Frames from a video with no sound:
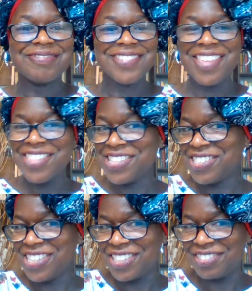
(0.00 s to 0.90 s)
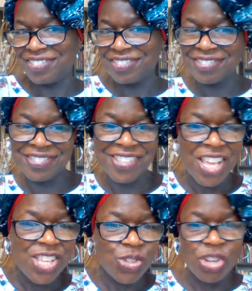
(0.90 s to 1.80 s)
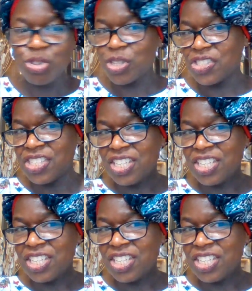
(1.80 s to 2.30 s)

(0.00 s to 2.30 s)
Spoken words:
And that's it. So as you can see,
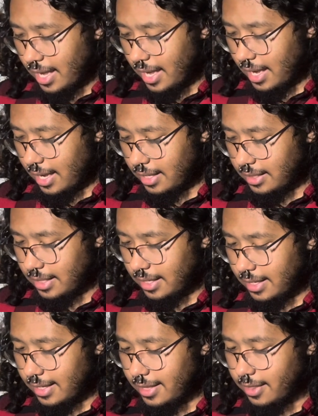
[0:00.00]
And
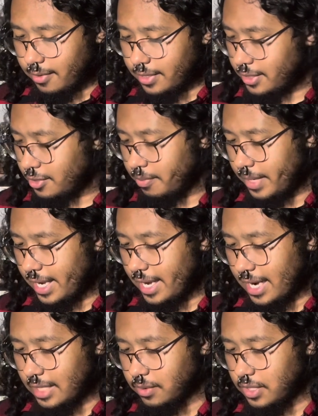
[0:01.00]
there isn't too many
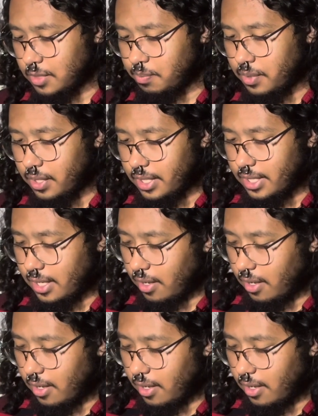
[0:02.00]
cons of this book.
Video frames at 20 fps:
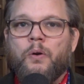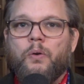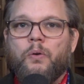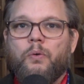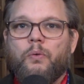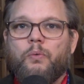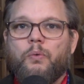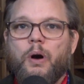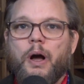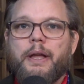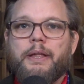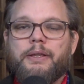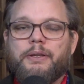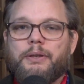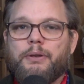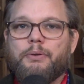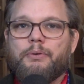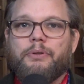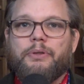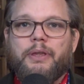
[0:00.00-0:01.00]
what
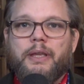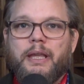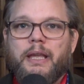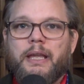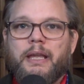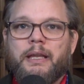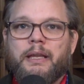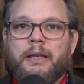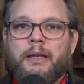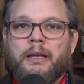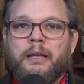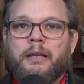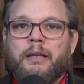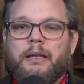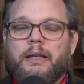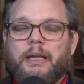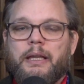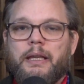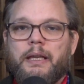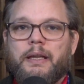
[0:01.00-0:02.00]
you think
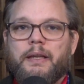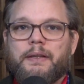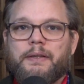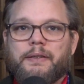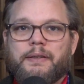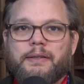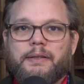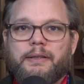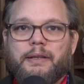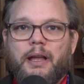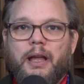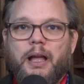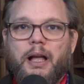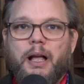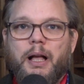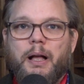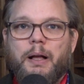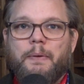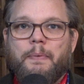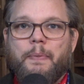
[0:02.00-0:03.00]
is
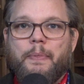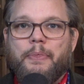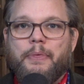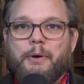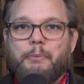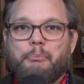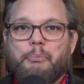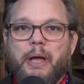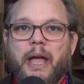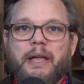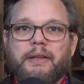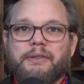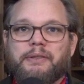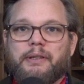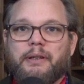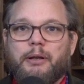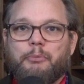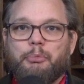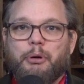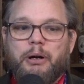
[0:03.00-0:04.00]
the
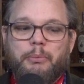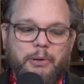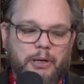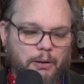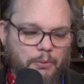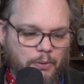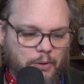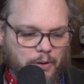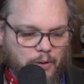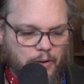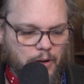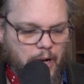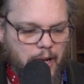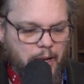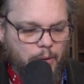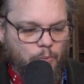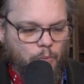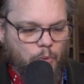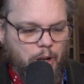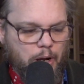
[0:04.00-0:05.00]
best bourbon
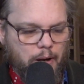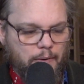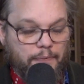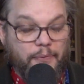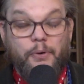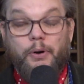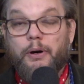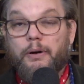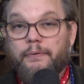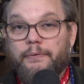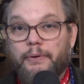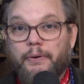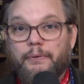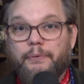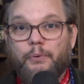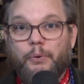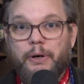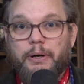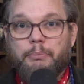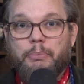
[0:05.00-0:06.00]
and what for
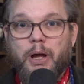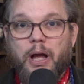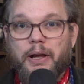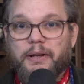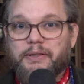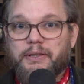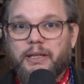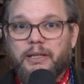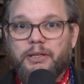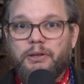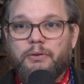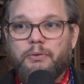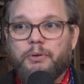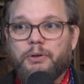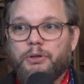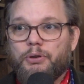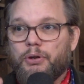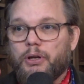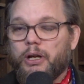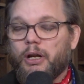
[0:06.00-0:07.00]
40 bucks. And you
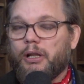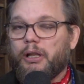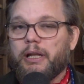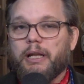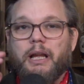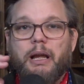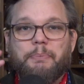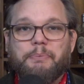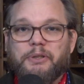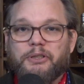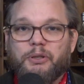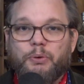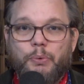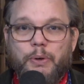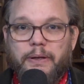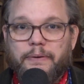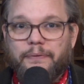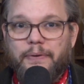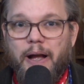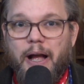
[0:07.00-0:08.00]
can click up to
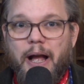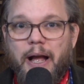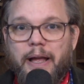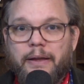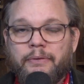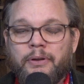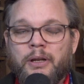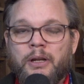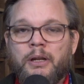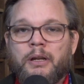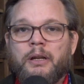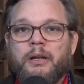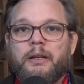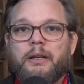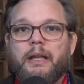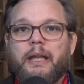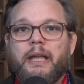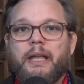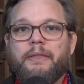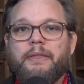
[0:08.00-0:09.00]
25.
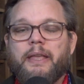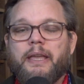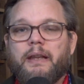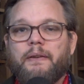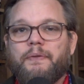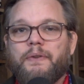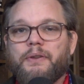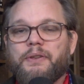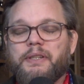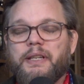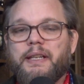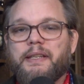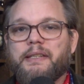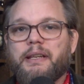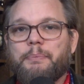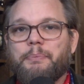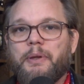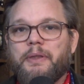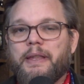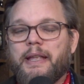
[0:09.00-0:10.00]
And then if you see
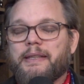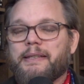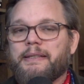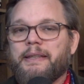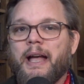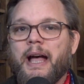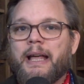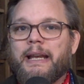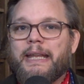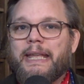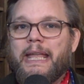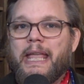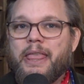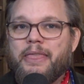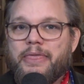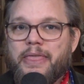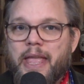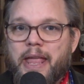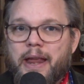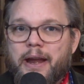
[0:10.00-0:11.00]
something that's not
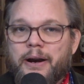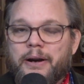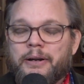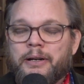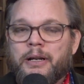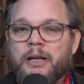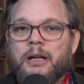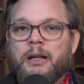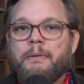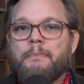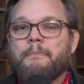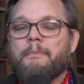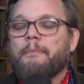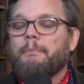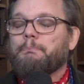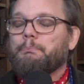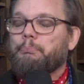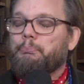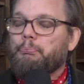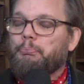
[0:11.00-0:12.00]
in there,
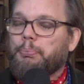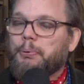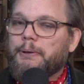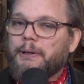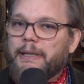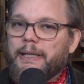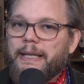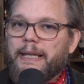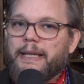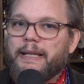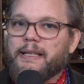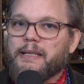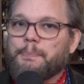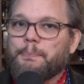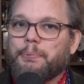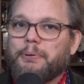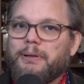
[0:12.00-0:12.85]
please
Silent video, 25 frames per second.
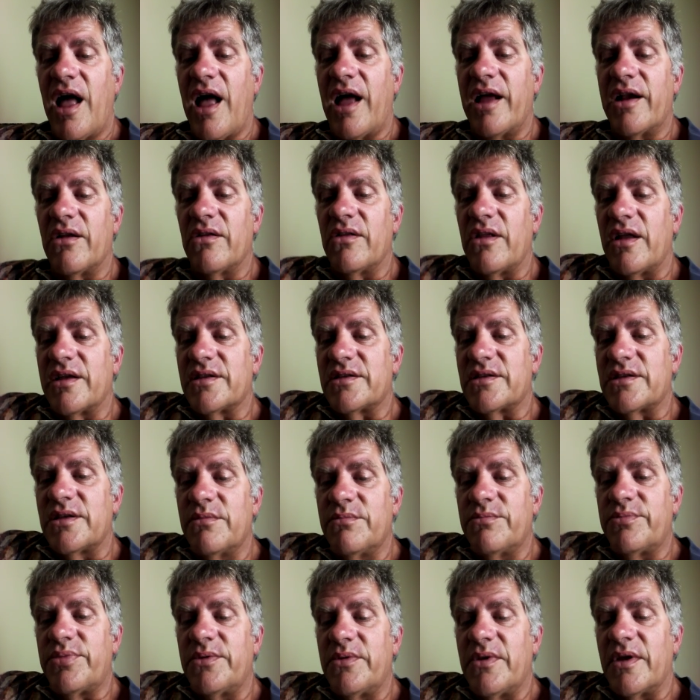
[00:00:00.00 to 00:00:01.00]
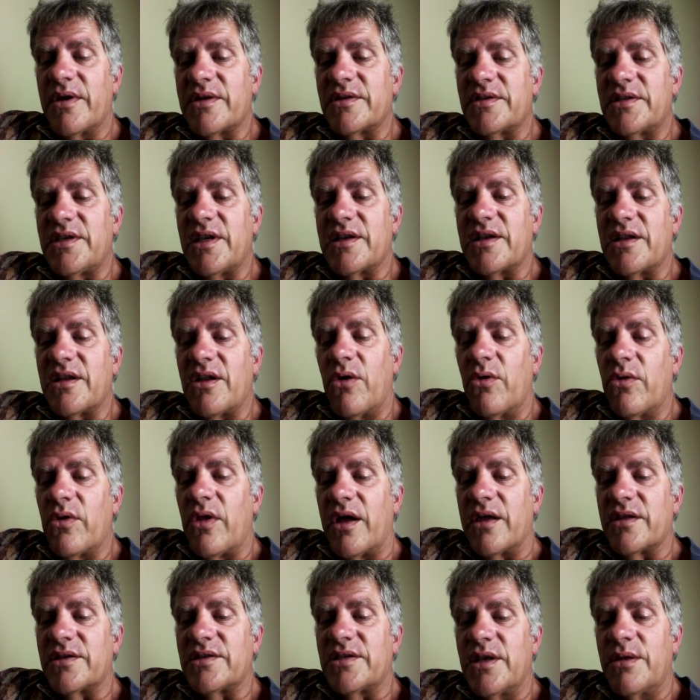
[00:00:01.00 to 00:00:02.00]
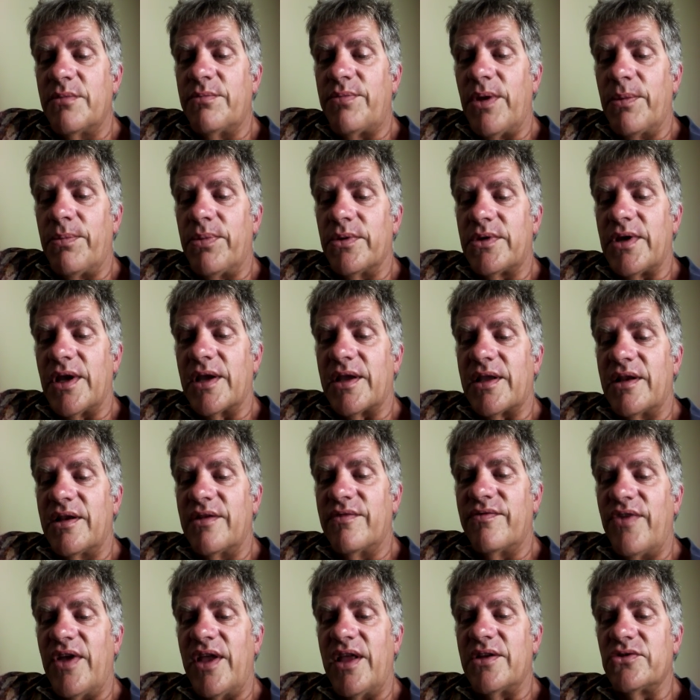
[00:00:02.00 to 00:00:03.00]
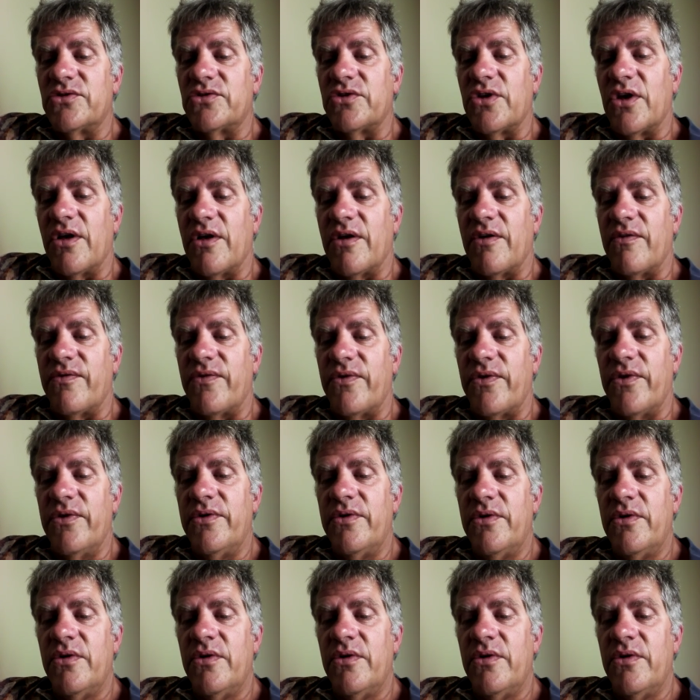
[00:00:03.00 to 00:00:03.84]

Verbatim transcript: I don't like seeing, like I said, I don't like seeing people taken advantage of.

━━━━━━━━━━━━━━━━━━━━

◆ Work to complete ◆
Word for word, repeat each record above; leave out every picture.

◆ Exercise output ◆
Frames from a video with no sound:
(0.00 s to 0.90 s)
(0.90 s to 1.80 s)
(1.80 s to 2.30 s)

(0.00 s to 2.30 s)
Spoken words:
And that's it. So as you can see,
[0:00.00]
And
[0:01.00]
there isn't too many
[0:02.00]
cons of this book.
Video frames at 20 fps:
[0:00.00-0:01.00]
what
[0:01.00-0:02.00]
you think
[0:02.00-0:03.00]
is
[0:03.00-0:04.00]
the
[0:04.00-0:05.00]
best bourbon
[0:05.00-0:06.00]
and what for
[0:06.00-0:07.00]
40 bucks. And you
[0:07.00-0:08.00]
can click up to
[0:08.00-0:09.00]
25.
[0:09.00-0:10.00]
And then if you see
[0:10.00-0:11.00]
something that's not
[0:11.00-0:12.00]
in there,
[0:12.00-0:12.85]
please
Silent video, 25 frames per second.
[00:00:00.00 to 00:00:01.00]
[00:00:01.00 to 00:00:02.00]
[00:00:02.00 to 00:00:03.00]
[00:00:03.00 to 00:00:03.84]

Verbatim transcript: I don't like seeing, like I said, I don't like seeing people taken advantage of.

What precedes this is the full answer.